In Paul Knight’s show Don’t be Something Strong at the Australian Centre for Photography the thrill is that there is in fact less than what you see, the images working a kind of sepulchural magic on the viewer, then slowly fading away as you leave the gallery. It took us quite some time to realise that the strength of this show is in the sequencing. Knight is a very talented young photographer who has produced several series of discreet works – cinema curtains, interiors, naked people, head shots, enclosed spaces and landscapes. They have the same, very pleasurable sense of ennui one gets from wandering through a deserted car park at night or listening to the sound of a flickering fluro tube in a concrete staircase.


Paul Knight, Cinema Curtain # 6, 2004.
Courtesy of Neon Parc Gallery, Melbourne. Image © Paul Knight.

In her catalogue essay ACP curator Bec Dean discusses Knight’s work in relationship to the cinematic spaces of Stanley Kubrick’s latter films, notably The Shining. The absent spaces of Knight’s work do have the same kind of frisson of the vast, empty halls of the Overlook Hotel but what fascinated us in this show was how the arrangement of Knight’s images seemed to imply a narrative between all the works, rather than being isolated frames of disconnected instances and moments. The images of naked people, men and women of various ages and body types, as well as in the slightly histrionic close ups of heads, there is a very conscious sense of performance in the works. Arranged with faux casualness, it didn’t surprise us to discover reading the catalogue that the composition of the images is based on anonymous pornography shots found on the web. Although only one of the works shows an actual sex act, the rest have the same allusive moment of “before” or “after” the action” that set up porn shots carry with them. It’s in that moment of narrative promise that one can sense that a narrative is about to unfold.

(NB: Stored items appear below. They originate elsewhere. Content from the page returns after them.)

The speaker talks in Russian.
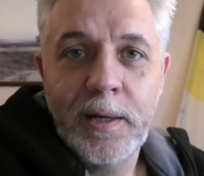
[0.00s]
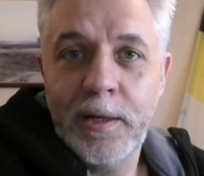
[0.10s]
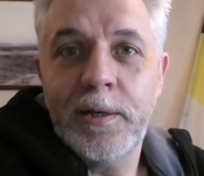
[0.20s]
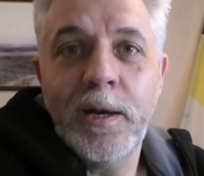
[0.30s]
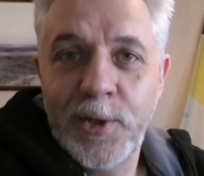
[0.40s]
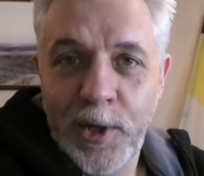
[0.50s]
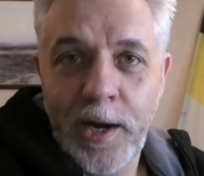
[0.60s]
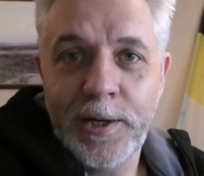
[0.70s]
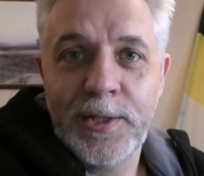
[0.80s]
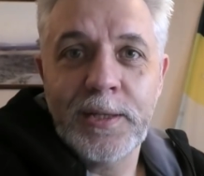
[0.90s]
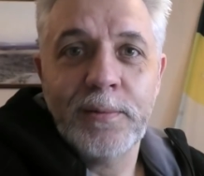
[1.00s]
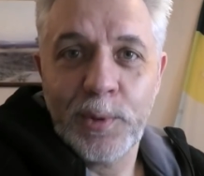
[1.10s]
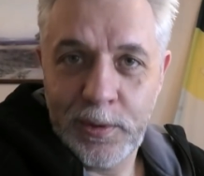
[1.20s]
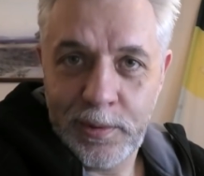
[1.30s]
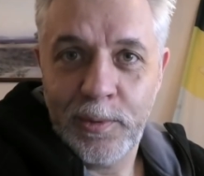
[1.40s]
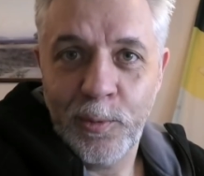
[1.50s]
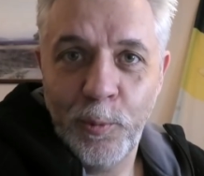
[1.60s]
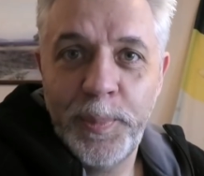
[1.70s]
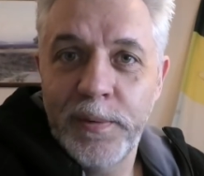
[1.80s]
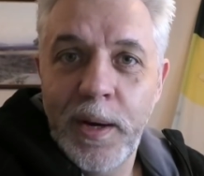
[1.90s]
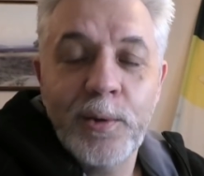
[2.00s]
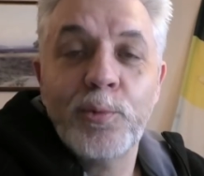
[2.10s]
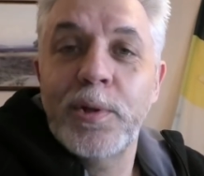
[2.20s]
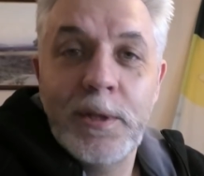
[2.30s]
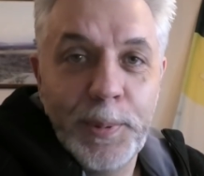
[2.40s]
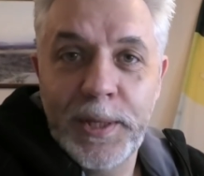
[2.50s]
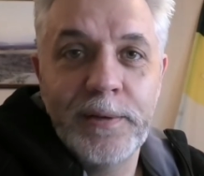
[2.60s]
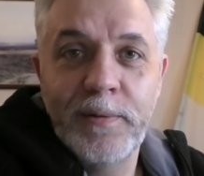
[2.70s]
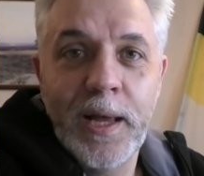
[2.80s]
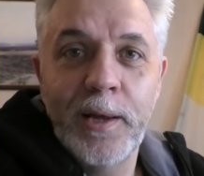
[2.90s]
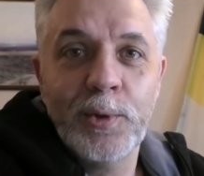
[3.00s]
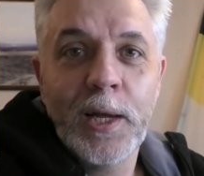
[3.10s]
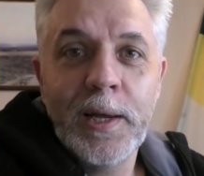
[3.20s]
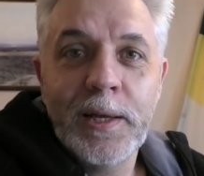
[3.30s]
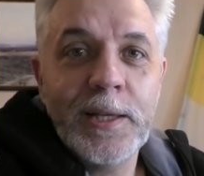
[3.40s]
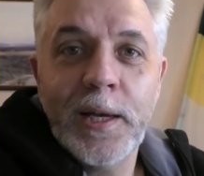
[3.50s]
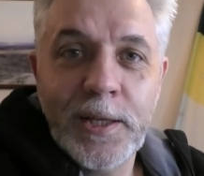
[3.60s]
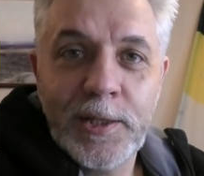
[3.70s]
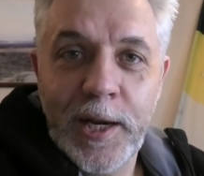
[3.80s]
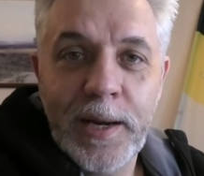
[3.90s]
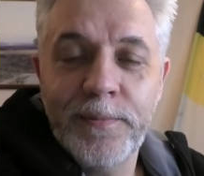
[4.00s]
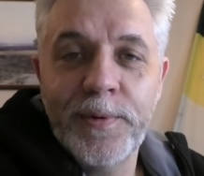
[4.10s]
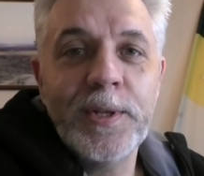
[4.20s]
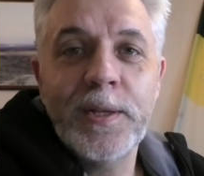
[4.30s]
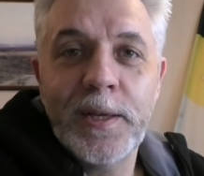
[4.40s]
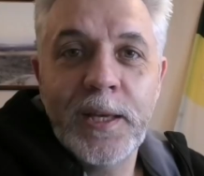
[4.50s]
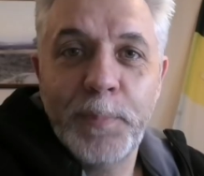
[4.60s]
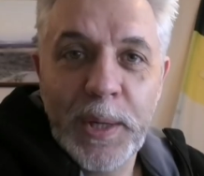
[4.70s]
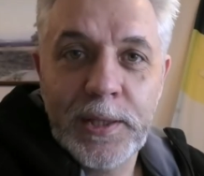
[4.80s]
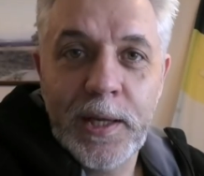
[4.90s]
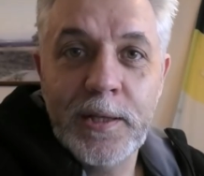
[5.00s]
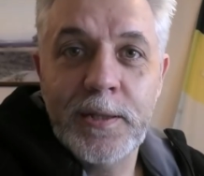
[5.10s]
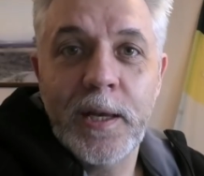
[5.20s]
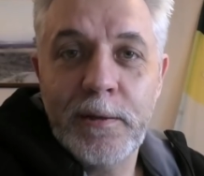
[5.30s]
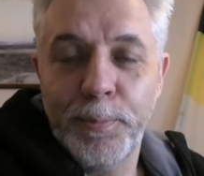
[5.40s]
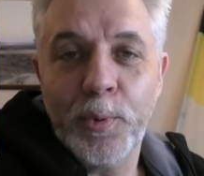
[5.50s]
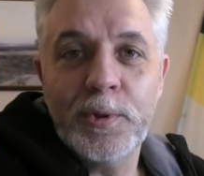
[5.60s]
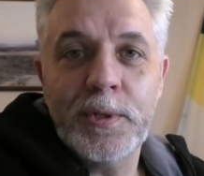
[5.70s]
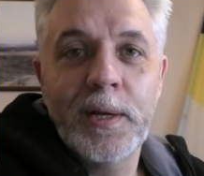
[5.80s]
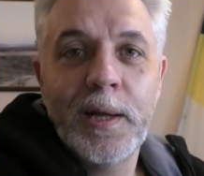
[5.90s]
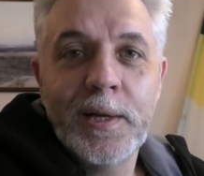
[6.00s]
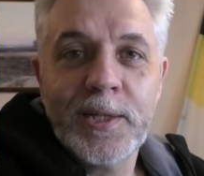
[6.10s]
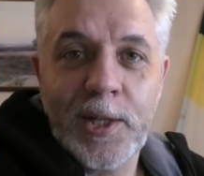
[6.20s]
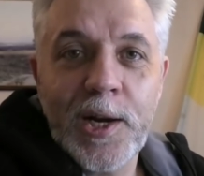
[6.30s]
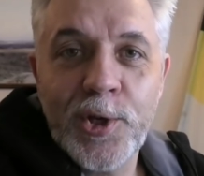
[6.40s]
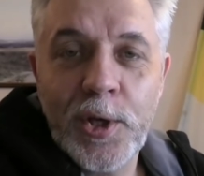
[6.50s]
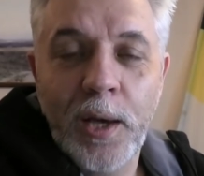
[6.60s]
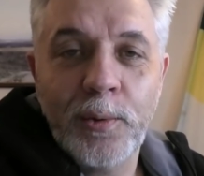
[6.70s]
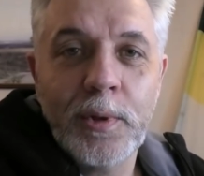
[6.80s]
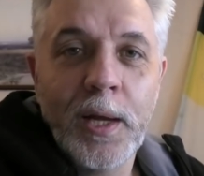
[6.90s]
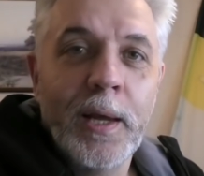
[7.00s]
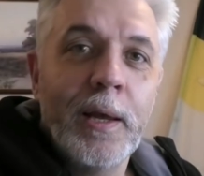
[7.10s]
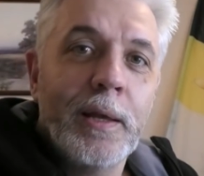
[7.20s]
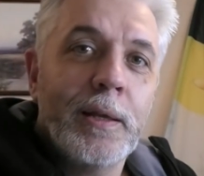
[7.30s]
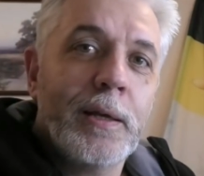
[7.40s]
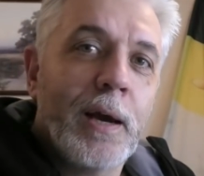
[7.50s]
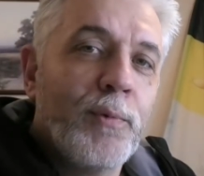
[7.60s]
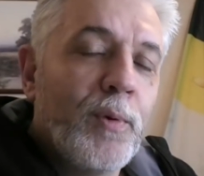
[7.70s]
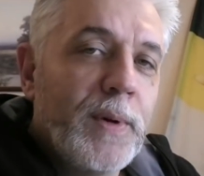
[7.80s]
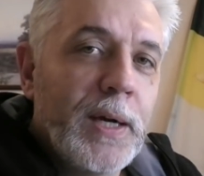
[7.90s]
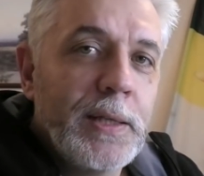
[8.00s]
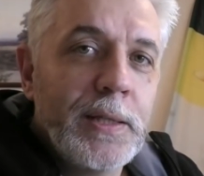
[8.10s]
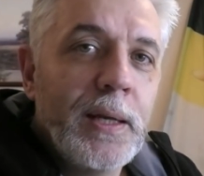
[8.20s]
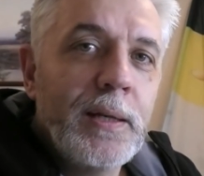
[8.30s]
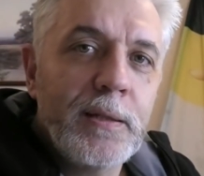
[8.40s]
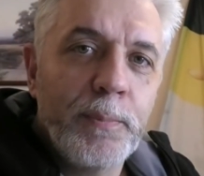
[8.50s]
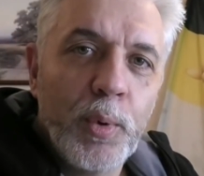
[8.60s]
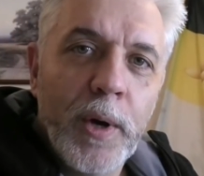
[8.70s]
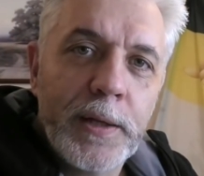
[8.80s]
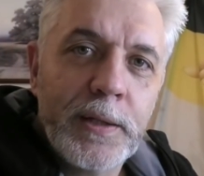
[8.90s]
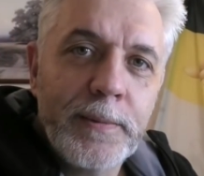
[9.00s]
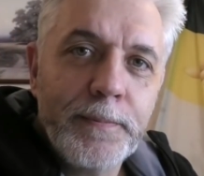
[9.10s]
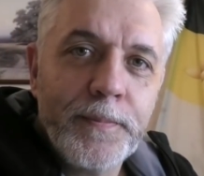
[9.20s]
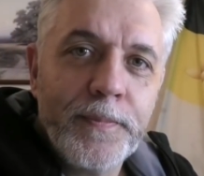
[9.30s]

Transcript: Это как террористы. Вот э, убивают, но не предъявляют никаких требований, никаких претензий. Они просто стращают и кого вы хотели запугать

Paul Knight, Untitled, 2006.
Courtesy Neon Parc Gallery, Melbourne. Image © Paul Knight

By juxtaposing these shots with cinema curtains, the idea of the narrative is made explicit, expect with the cinema screen closed, it’s the idea, or the promise, that is being held back, just like the sexless porn shots. So too with the landscapes of Hong Kong, images taken from far away, revealing little about the subject except for the generalised feeling of a “place”. The opening image of the show is called Path 2004, a shot of a cave path complete with handrail, cements pathways and uplights hidden behind rocks. The idea again is very explicit – here is nature as an artificial theatrical experience. Throughout Knight’s photographs this sense of performative space recurs repeatedly, suggesting layers behind layers, repetition and revelations of space.


Paul Knight, For Ann, 2003.
Courtesy of Neon Parc Gallery,Melbourne. Image © Paul Knight

The highlight of the show is For Ann 2003, in which a sweeping spiral staircase winds down into a darkened space, perhaps in an underground hotel lobby, with a table and three chairs and a weak lamp illuminating the gloom. This image is spectacular in its unassuming theatricality. It’s all there and it’s nothing much, the kind of negative yet oddly baroque space that seems so ideally suited to cinema or the stage. In this case, For Ann suggests the empty spaces of Kubrick’s Hilton Space Station in 2001: A Space Odyssey which was of course was based on an extrapolation of just such spaces in real Hilton Hotels of the late 1960s. Knight’s image is intensely nostalgic with its cast of orange and browns, looking more authentic yet less real than what you would possibly experience yourself. Together, Knight’s images conjour so much, and yet when you walk away, they seem fade leaving you face to face with the world.